Dans un communiqué, la CNPS a formellement démenti tout lien avec cette affaire. L'institution a insisté sur le fait qu'elle a agi conformément à la loi, rejetant le dossier de la femme en raison de preuves de falsification. Le rejet d'un dossier de pension est une procédure standard lorsque des irrégularités sont détectées, et la CNPS souligne qu'elle doit respecter des normes strictes pour protéger les fonds de ses assurés.
La CNPS a également appelé à la prudence face aux rumeurs qui peuvent se propager rapidement sur Internet et a encouragé les citoyens à vérifier les faits avant de tirer des conclusions. La disparition de la femme fait l'objet d'une enquête, et la CNPS a exprimé sa solidarité avec sa famille tout en se distanciant des accusations.
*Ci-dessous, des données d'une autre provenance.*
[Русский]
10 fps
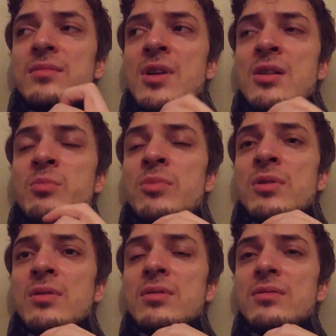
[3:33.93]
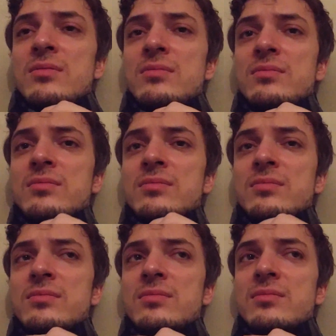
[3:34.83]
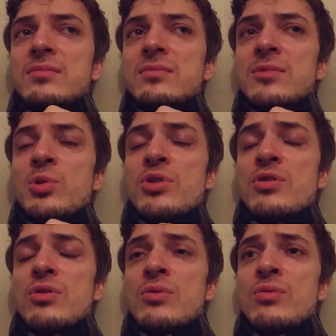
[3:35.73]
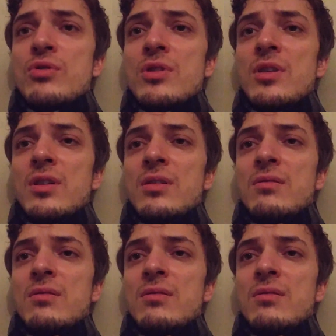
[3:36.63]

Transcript: ад был очень скучный.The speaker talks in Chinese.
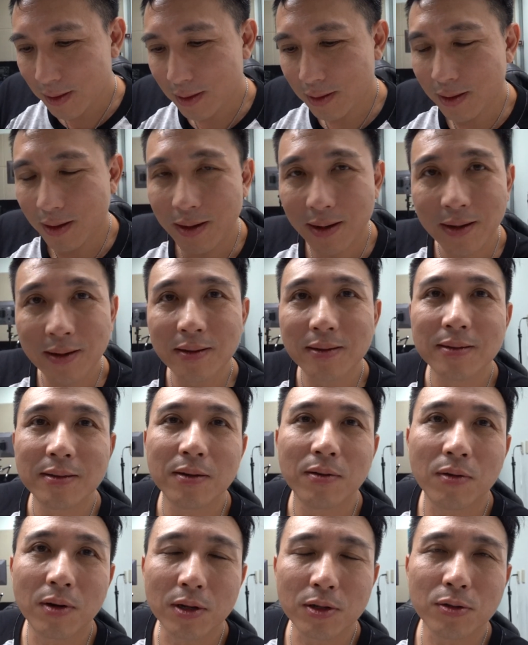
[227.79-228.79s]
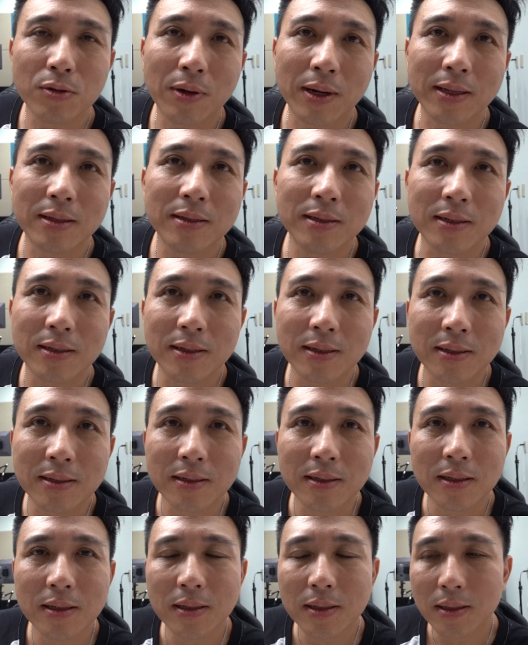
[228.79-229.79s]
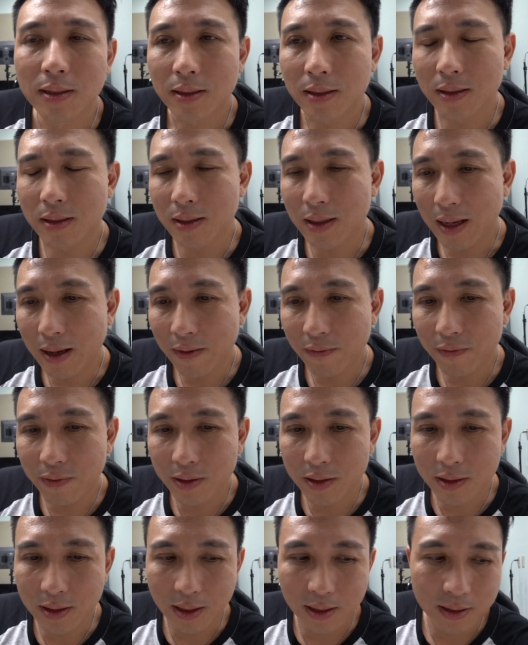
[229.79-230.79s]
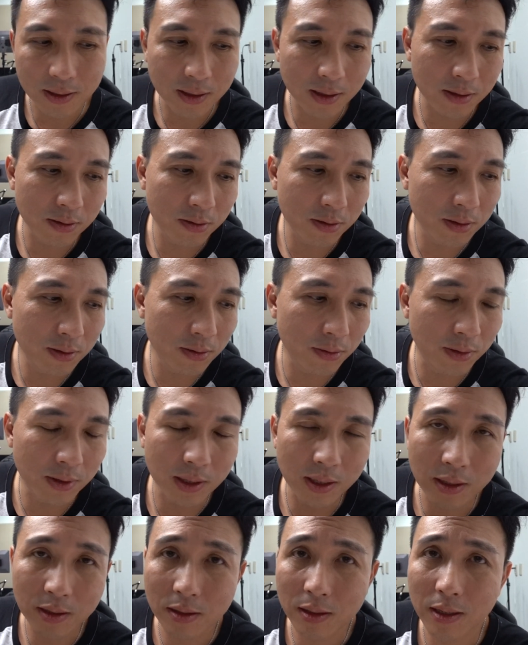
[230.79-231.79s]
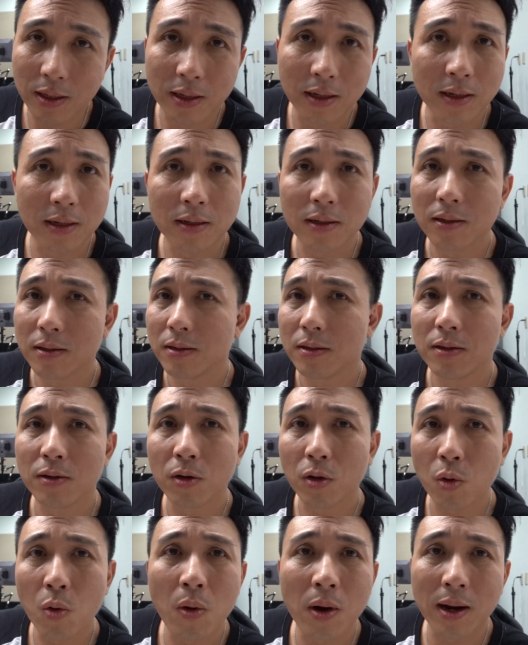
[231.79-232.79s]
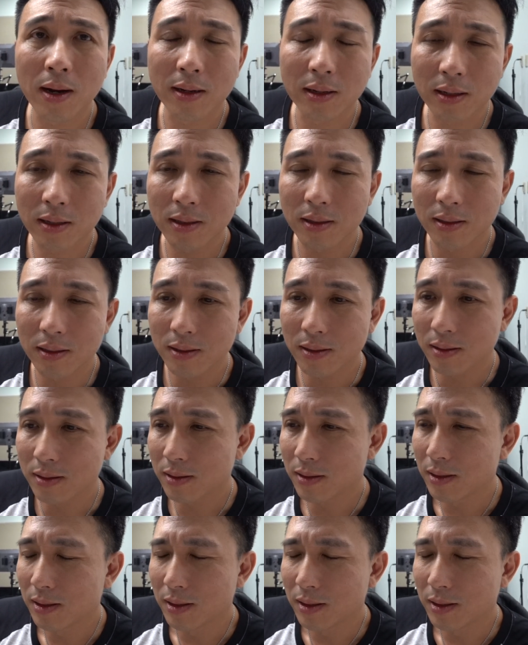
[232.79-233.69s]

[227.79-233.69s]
好了，我要去还车了，跟大家分享一下，就是我的硬碟又挂了一颗了，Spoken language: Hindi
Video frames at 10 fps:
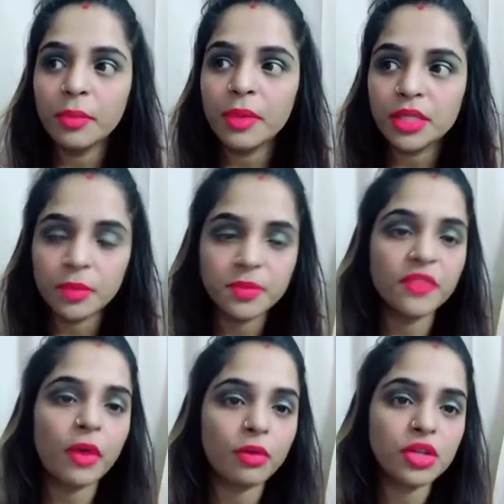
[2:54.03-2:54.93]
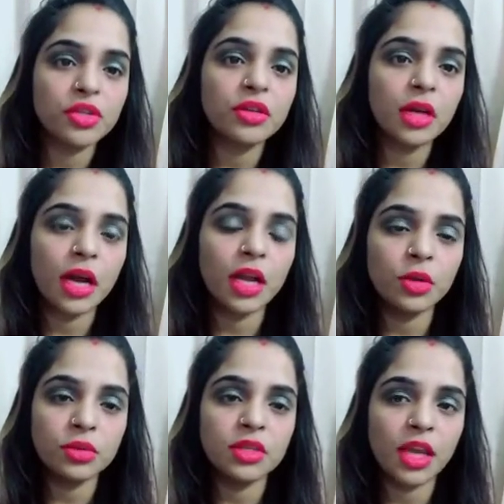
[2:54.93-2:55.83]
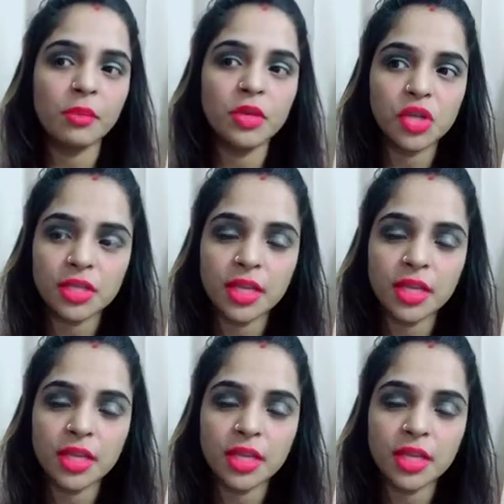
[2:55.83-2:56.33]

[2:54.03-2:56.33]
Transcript: जब से फाउंडेशन लगाना यूज़ किया हमेशा सेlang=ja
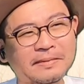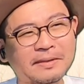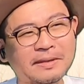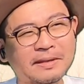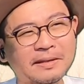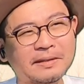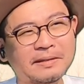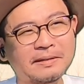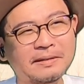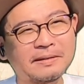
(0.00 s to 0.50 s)
い
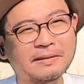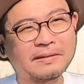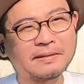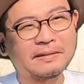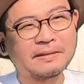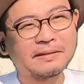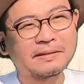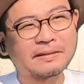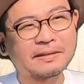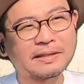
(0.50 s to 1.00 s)

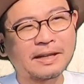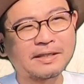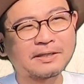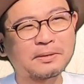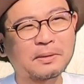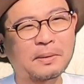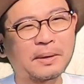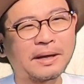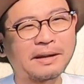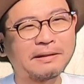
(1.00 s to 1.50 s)
やー、
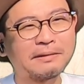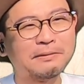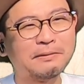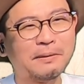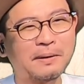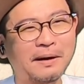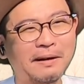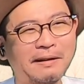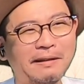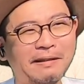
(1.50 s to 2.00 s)
黄昏れる
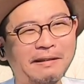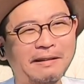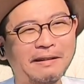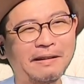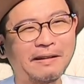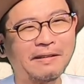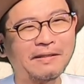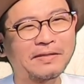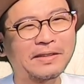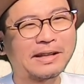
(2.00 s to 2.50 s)

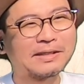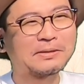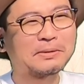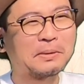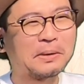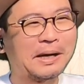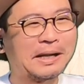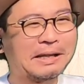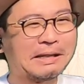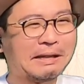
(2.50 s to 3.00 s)
わー。黄
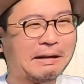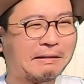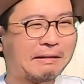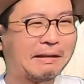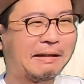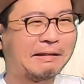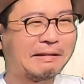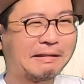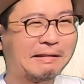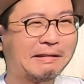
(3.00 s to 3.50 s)
昏だ
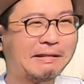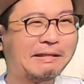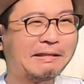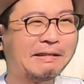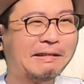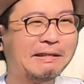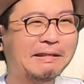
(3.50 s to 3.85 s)
けに。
Cette situation met en lumière les défis que rencontrent les institutions publiques dans un contexte où la désinformation peut facilement prendre de l'ampleur.
Les autorités tchadiennes ont également pris note de ces accusations et ont assuré que des mesures seraient prises pour garantir la transparence et la justice dans l'enquête sur cette disparition. Ces événements soulignent l'importance d'un dialogue constructif entre les citoyens et les institutions afin de restaurer la confiance et d'éviter que des malentendus ne dégénèrent en crises sociales.